What can you learn online? How about where someone is? Or where they live, where they work, where they hang out… One of the interesting ways to segment social media data is by the contributor's location, but it's a rare feature in social media analysis platforms because of the difficulty of doing it well. More than they realize, though, people are publishing their locations.
I've heard of two main methods to assign locations to social media sources. The easier method, which initially sounds more accurate, tracks down the IP network address of the associated computer. Every computer on the Internet has one, and in principle, the address corresponds somewhat to location. But the goal isn't to find a server, it's to segment online contributors by geography.
If addresses matched locations in some mythical past, they're useless for location now. Facebook is Facebook, wherever an individual user is. Blogs are hosted by a few big players; even with private domains, there's no guarantee that the web host is anywhere near the user. This blog, for example, is hosted on a machine in Pennsylvania—a long way from where I'm sitting. I have accounts on lots of social media sites, none of which are here.
So IP addresses might help you locate a computer server, but they're not a reliable indicator of where an individual user of that system may be.
Revealed demographics
The more interesting process, which I've heard from a handful of SMA companies, is to extract information revealed by the user, linking profiles across services to develop a profile of the person. If someone links a blog to accounts on services like Twitter, Facebook, and LinkedIn, then the combined profiles can build a better picture of the person. Location is one of the major components of that picture.
People have lots of opportunities to announce their location in social media, especially in all those member profiles we fill out. The location field in Twitter might be misleading (remember all the people who changed their location to Tehran in a show of support last year?), but if it agrees with Facebook, Linkedin, or the About Me page on the blog, you have a location.
That's without getting into location-based services like Foursquare. Everyone using those is building a personal tracking database on purpose.
Are you uncomfortable yet? At least this is all based on information that people shared intentionally—so far.
Oops, too much information
The New York Times has an article today, Web Photos That Reveal Secrets, Like Where You Live, which discusses the location metadata attached to digital photographs now. Sarah Perez wrote on the same topic a few weeks ago (Researchers Warn of Geotagging Dangers - Are You Concerned?). Cyberstalking, meet cybercasing: how to reveal your home address on Craigslist.

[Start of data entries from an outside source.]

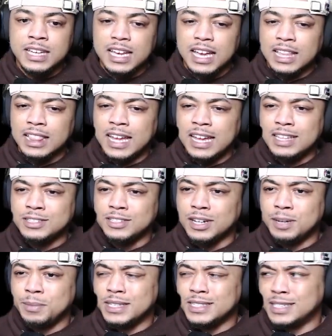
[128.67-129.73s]
And a lot of these are
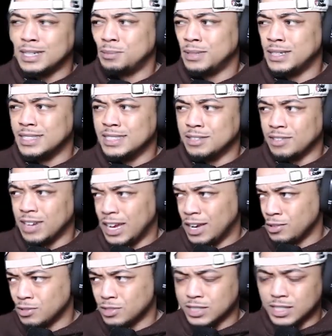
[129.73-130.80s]
going to be the same plays, different
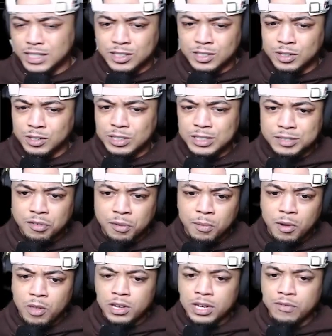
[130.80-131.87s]
angles, because, you know, it's from
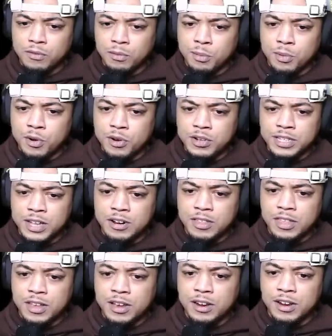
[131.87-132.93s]
all the different reporters that are
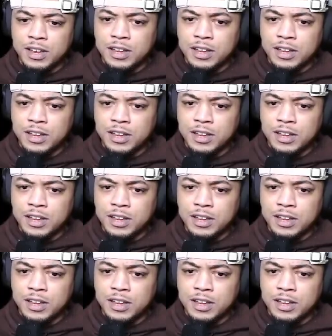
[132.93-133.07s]
there.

Both articles emphasize the privacy concerns, as they should. In aggregate, the data creates what Marshall Kirkpatrick calls your new superpower; applied to individuals, it's just creepy.
So, how much location information do you want? Where's the line between constructive location and demographics data and creepy/dangerous? Finally, whose ethics apply to analyzing this data?
Photo by Silver Smith.
Thanks for pointing out the problems associated with IP-based location determination (we don't use this approach). With more and more users on mobile phones and with the ability to geo-tag each tweet, there are better options available now. The confidence level on location accuracy remain low for many cases.
Regardless of the source, I believe that the location info should be used in aggregated analysis and should never be personally identifiable.
Drawing the line at personally identifiable information is one good option, which has the advantage of being relatively clear and non-creepy. However, one of the tactics in social media is to identify "influencers," and it's hard to avoid creating profiles of individuals in that process.
Figuring out which standards apply is one of the posts in the drafts folder. At this point, I don't think there's one right answer.